§ WHAT IS REQUIRED: Once the pictures have been excluded, set down each remaining entry word for word.

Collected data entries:
________

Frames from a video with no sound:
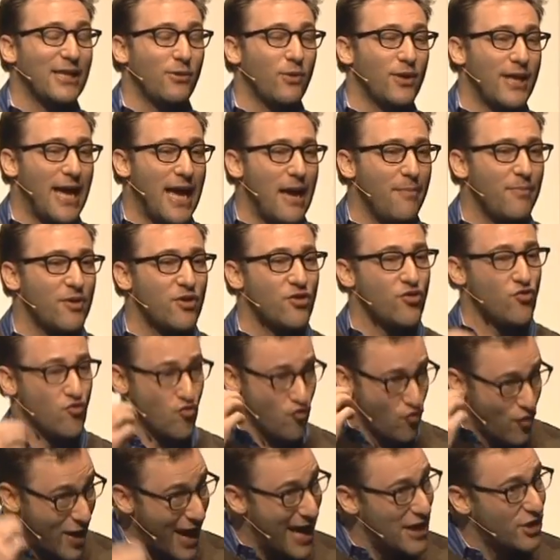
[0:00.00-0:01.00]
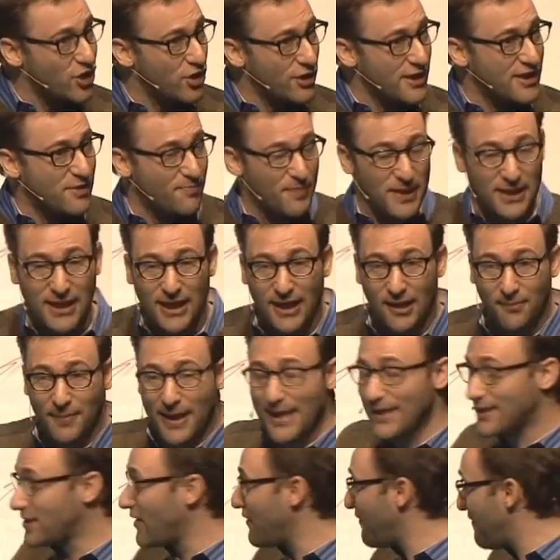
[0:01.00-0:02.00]
what happened. Rationally speaking,
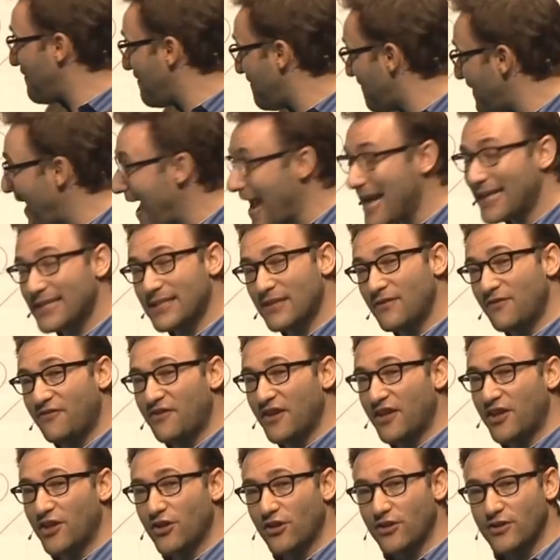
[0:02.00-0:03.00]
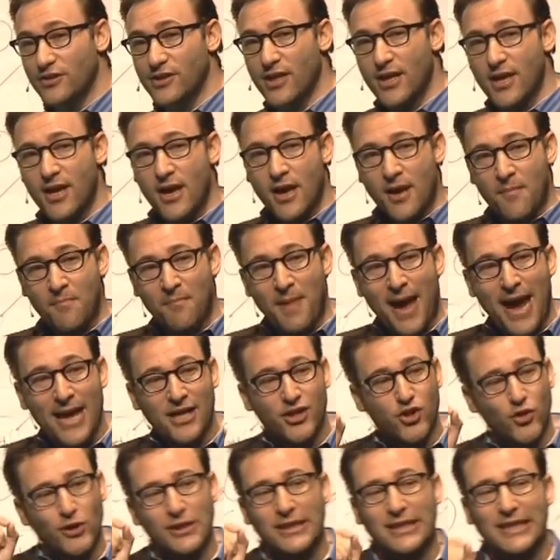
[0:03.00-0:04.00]
based on facts and figures, Macs
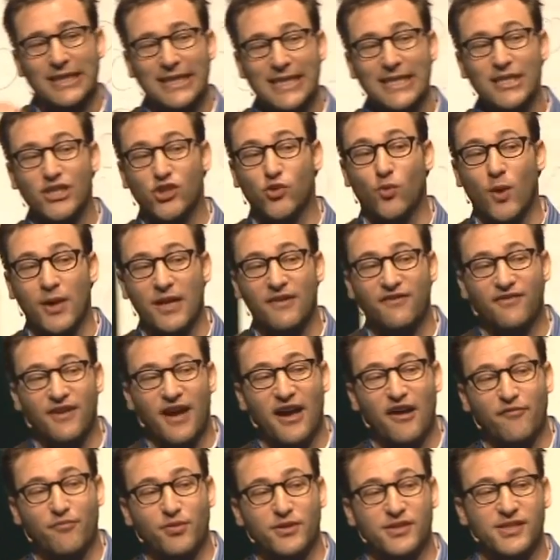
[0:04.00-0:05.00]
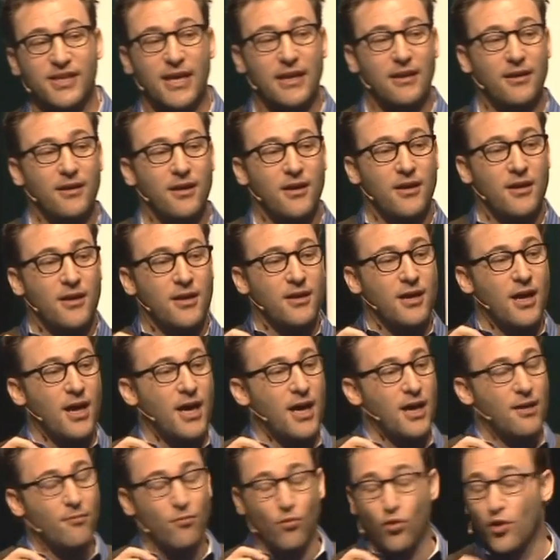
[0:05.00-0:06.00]
are at least 25%
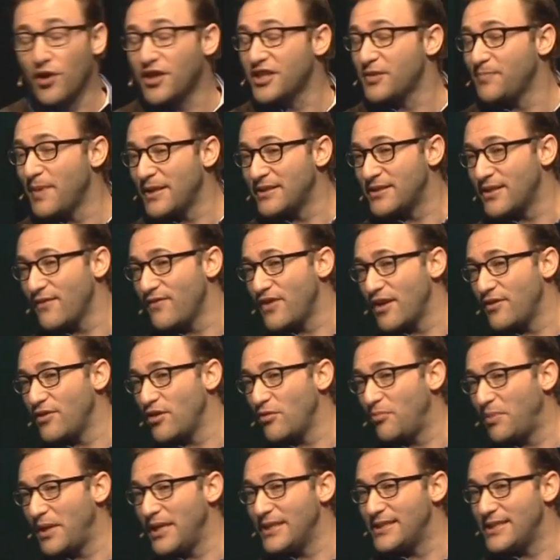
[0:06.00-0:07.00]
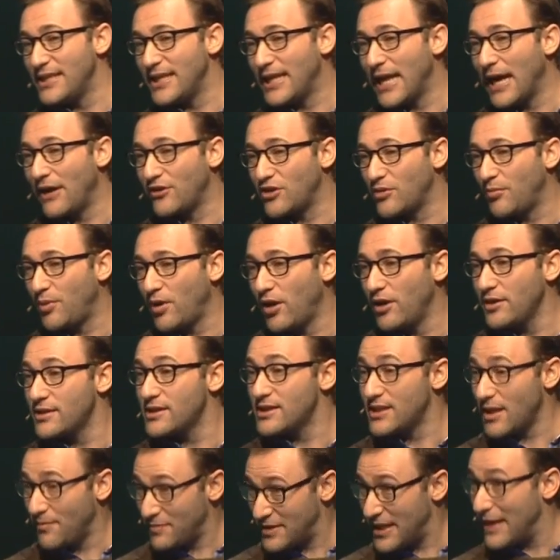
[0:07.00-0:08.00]
more expensive than their PC counterparts,
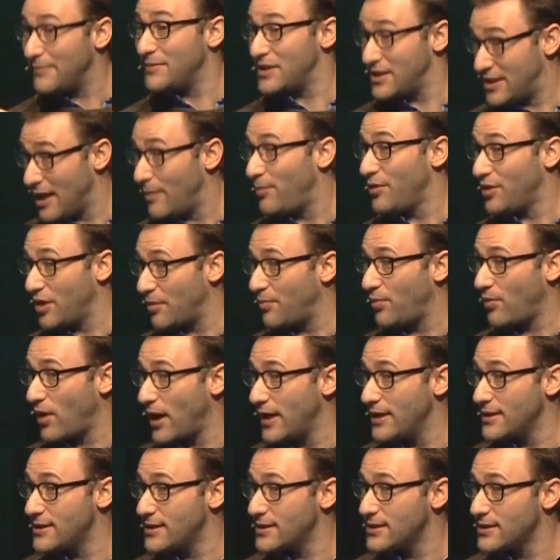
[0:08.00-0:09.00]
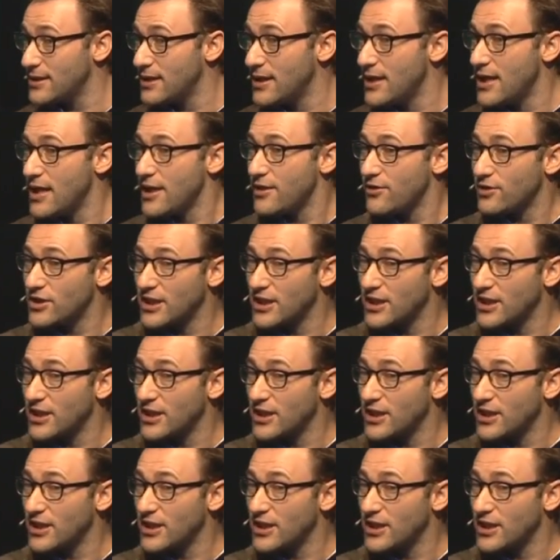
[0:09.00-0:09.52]
sometimes double their price. There's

________

§ WRITTEN RESPONSE:
Frames from a video with no sound:
[0:00.00-0:01.00]
[0:01.00-0:02.00]
what happened. Rationally speaking,
[0:02.00-0:03.00]
[0:03.00-0:04.00]
based on facts and figures, Macs
[0:04.00-0:05.00]
[0:05.00-0:06.00]
are at least 25%
[0:06.00-0:07.00]
[0:07.00-0:08.00]
more expensive than their PC counterparts,
[0:08.00-0:09.00]
[0:09.00-0:09.52]
sometimes double their price. There's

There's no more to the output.